> Work to be completed: Word for word, and without a single picture, repeat the entries.

□ □ □ □

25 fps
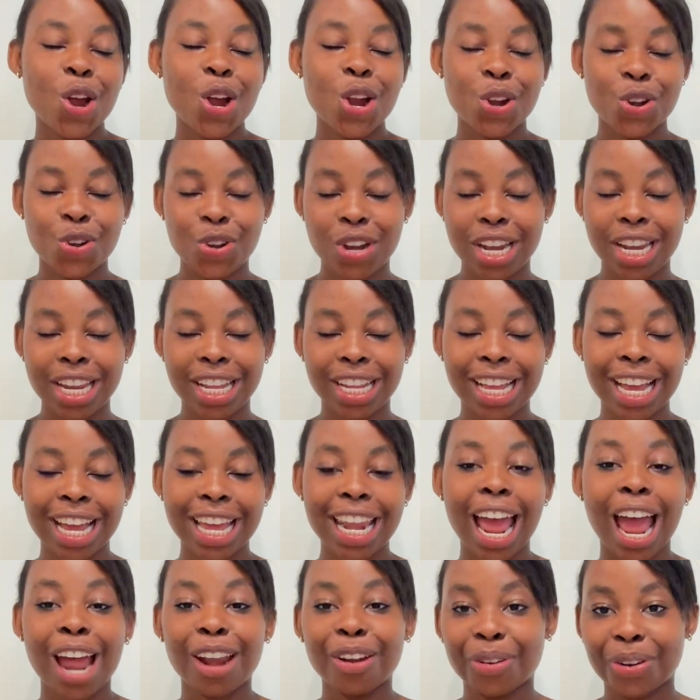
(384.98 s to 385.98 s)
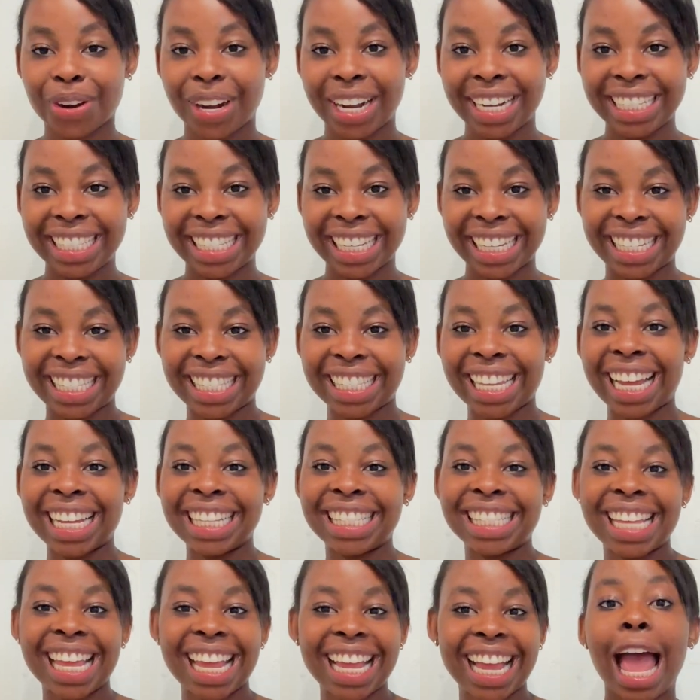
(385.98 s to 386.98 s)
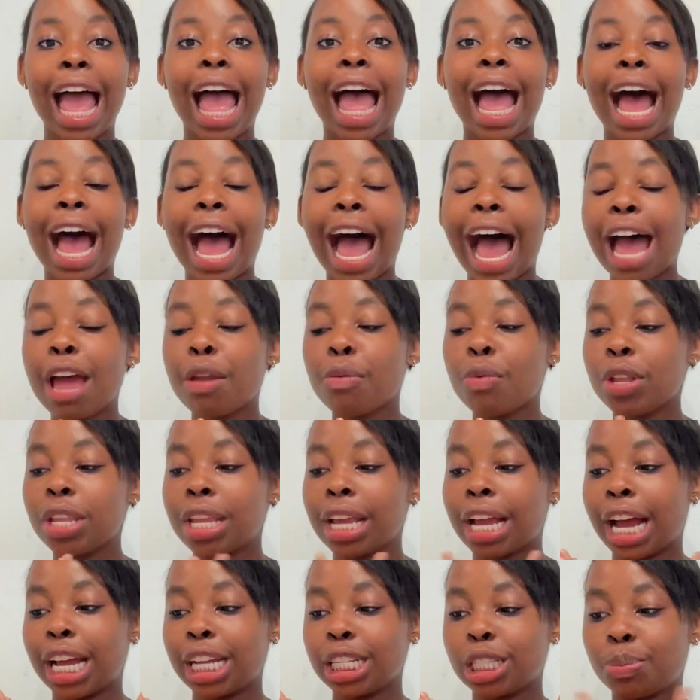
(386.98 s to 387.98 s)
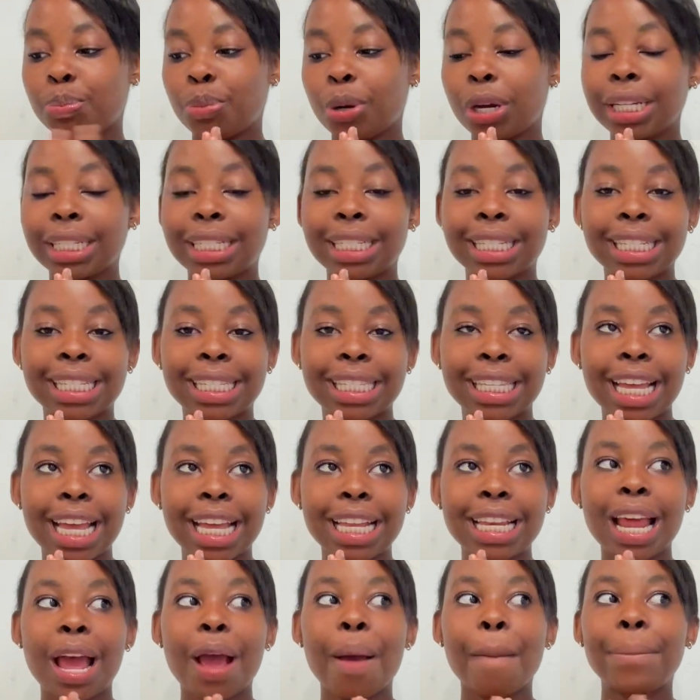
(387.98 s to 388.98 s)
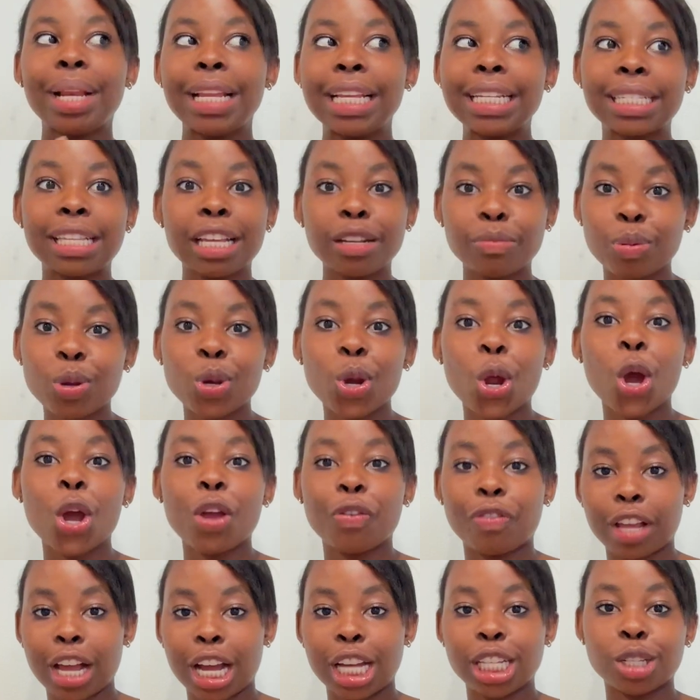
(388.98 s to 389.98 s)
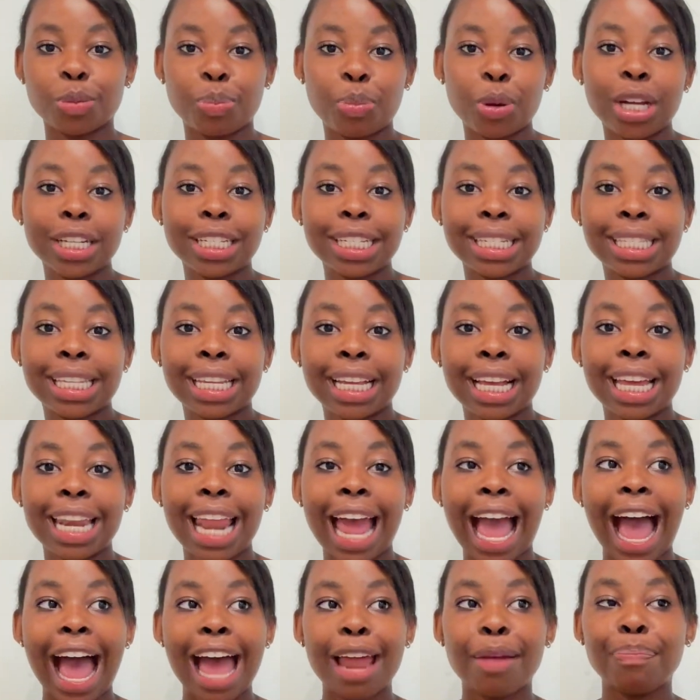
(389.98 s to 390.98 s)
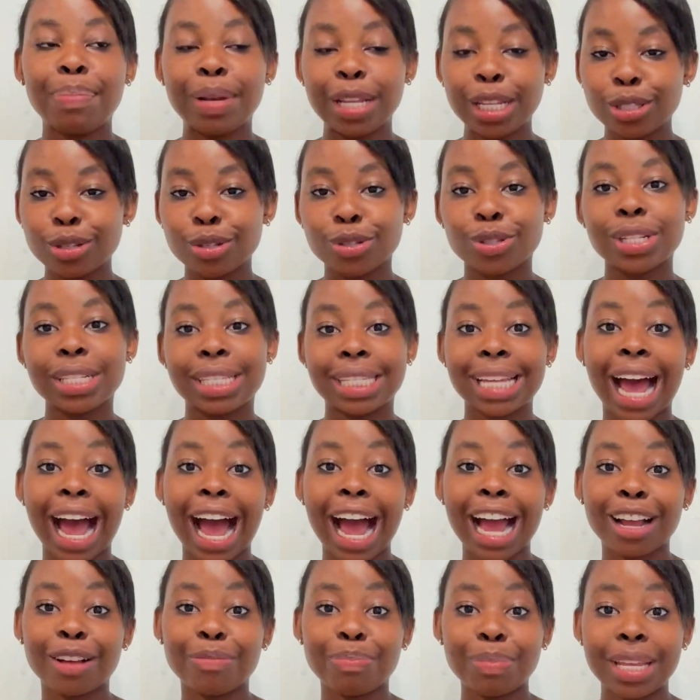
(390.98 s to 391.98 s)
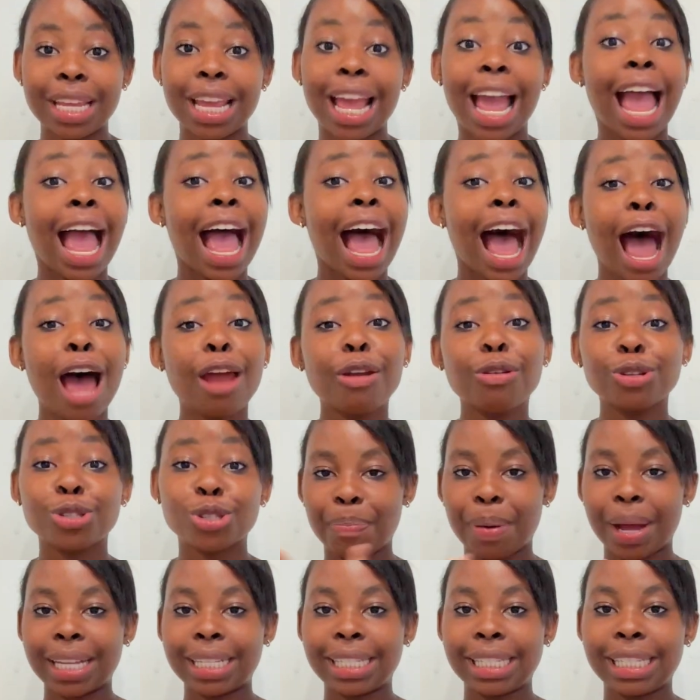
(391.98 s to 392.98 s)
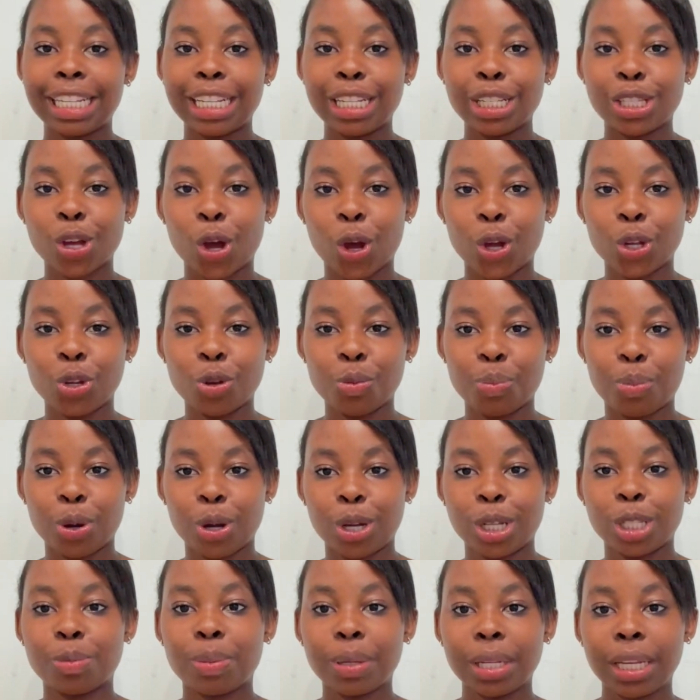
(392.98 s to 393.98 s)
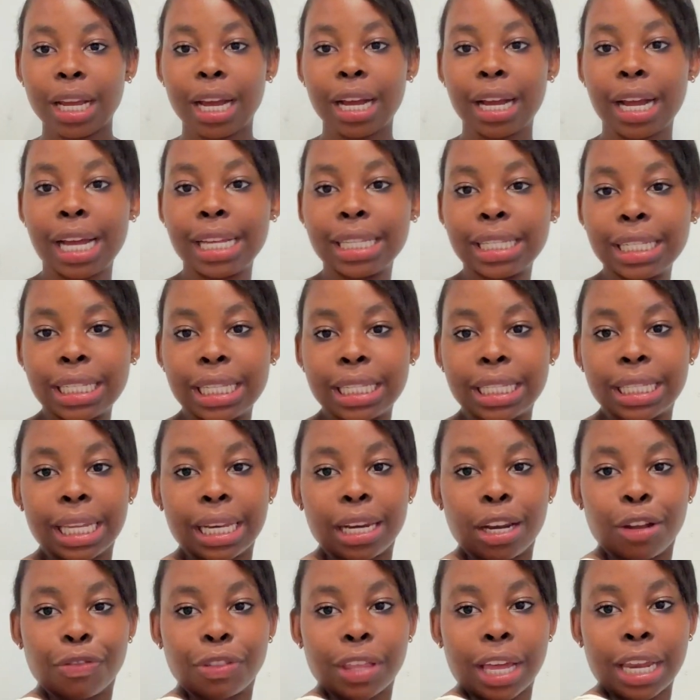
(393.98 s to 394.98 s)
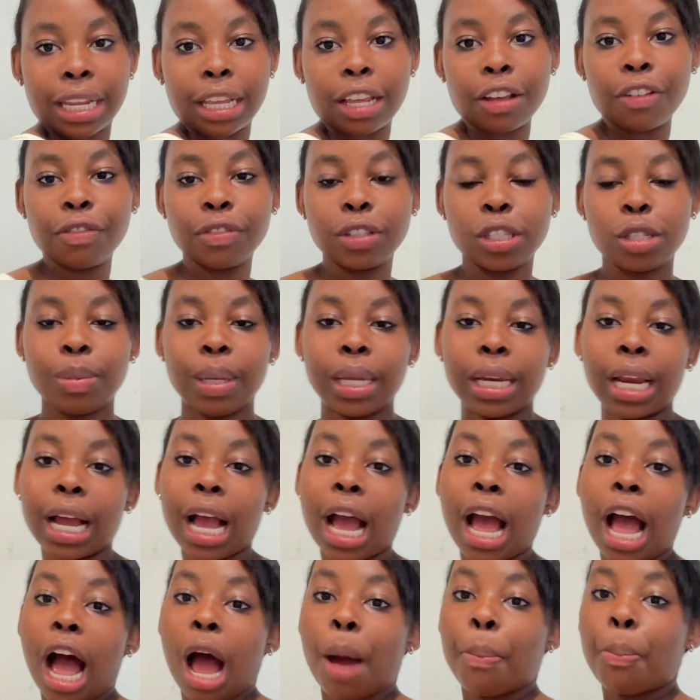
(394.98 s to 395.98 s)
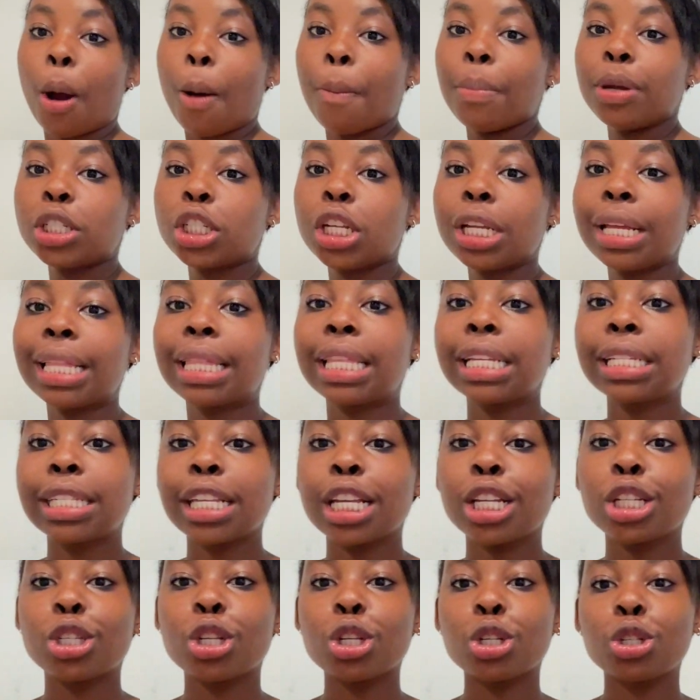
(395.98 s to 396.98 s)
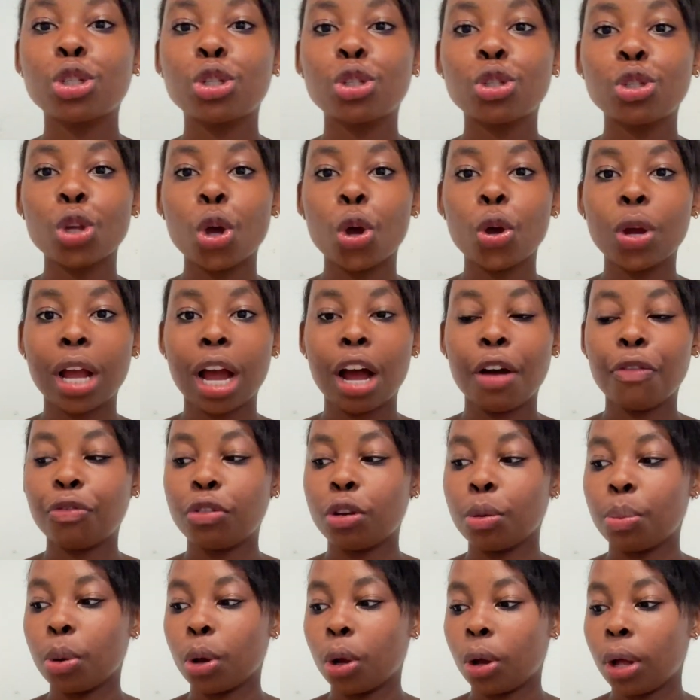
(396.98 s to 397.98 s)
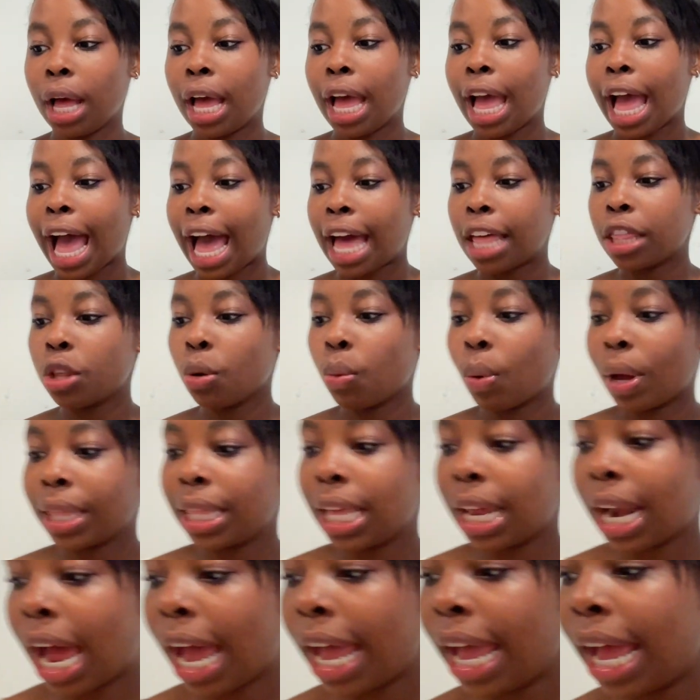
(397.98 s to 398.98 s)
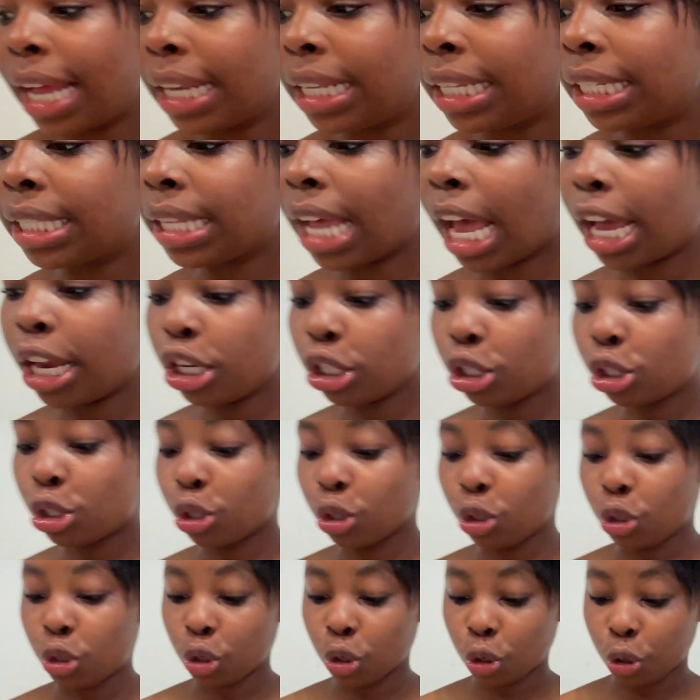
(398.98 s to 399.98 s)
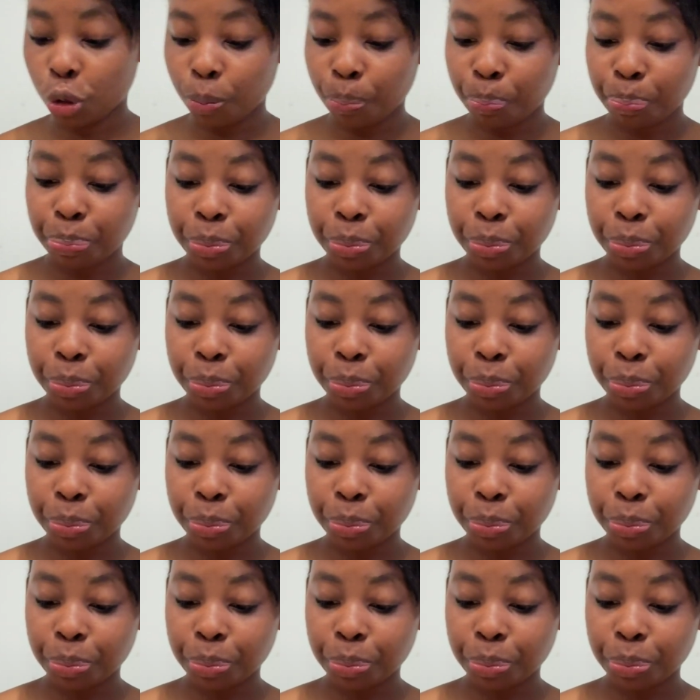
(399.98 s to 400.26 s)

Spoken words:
really good and quite exciting. And when you guys purchase it, please let me know if you guys are purchasing it, and please also tag me and also Busties on your post. But yeah guys, this is the lift that gave it to me. Like I promise you, this is so comfortable. And the one that I had decided to do,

□ □ □ □

> Output for this task:
25 fps
(384.98 s to 385.98 s)
(385.98 s to 386.98 s)
(386.98 s to 387.98 s)
(387.98 s to 388.98 s)
(388.98 s to 389.98 s)
(389.98 s to 390.98 s)
(390.98 s to 391.98 s)
(391.98 s to 392.98 s)
(392.98 s to 393.98 s)
(393.98 s to 394.98 s)
(394.98 s to 395.98 s)
(395.98 s to 396.98 s)
(396.98 s to 397.98 s)
(397.98 s to 398.98 s)
(398.98 s to 399.98 s)
(399.98 s to 400.26 s)

Spoken words:
really good and quite exciting. And when you guys purchase it, please let me know if you guys are purchasing it, and please also tag me and also Busties on your post. But yeah guys, this is the lift that gave it to me. Like I promise you, this is so comfortable. And the one that I had decided to do,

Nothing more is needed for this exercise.